**RECORDS FOR THIS TASK**
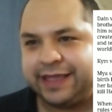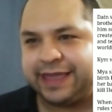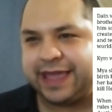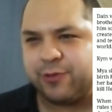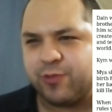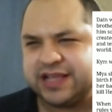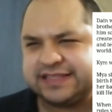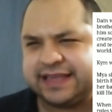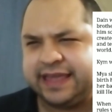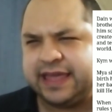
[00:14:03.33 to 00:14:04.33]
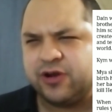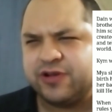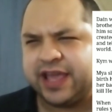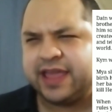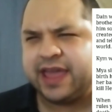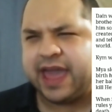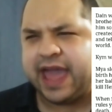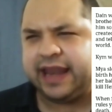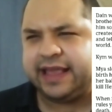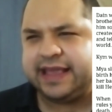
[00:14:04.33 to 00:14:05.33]
Kim was killed
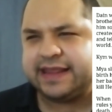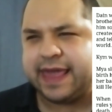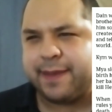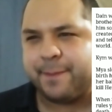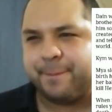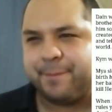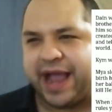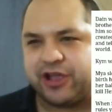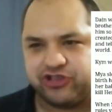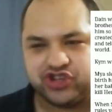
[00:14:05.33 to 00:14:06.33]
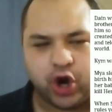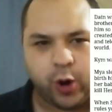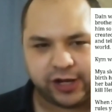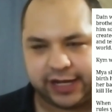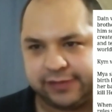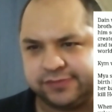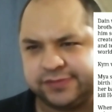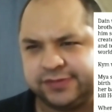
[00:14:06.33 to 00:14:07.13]
and eaten by a shark.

**ABOUT THIS TASK**
Repeat word for word the lines beginning at the one with "[00:14:04.33 to 00:14:05.33]" and ending at the final line of the records above, both included, and no others. Leave the pictures out.

**RESULT OF THE TASK**
[00:14:04.33 to 00:14:05.33]
Kim was killed
[00:14:05.33 to 00:14:06.33]
[00:14:06.33 to 00:14:07.13]
and eaten by a shark.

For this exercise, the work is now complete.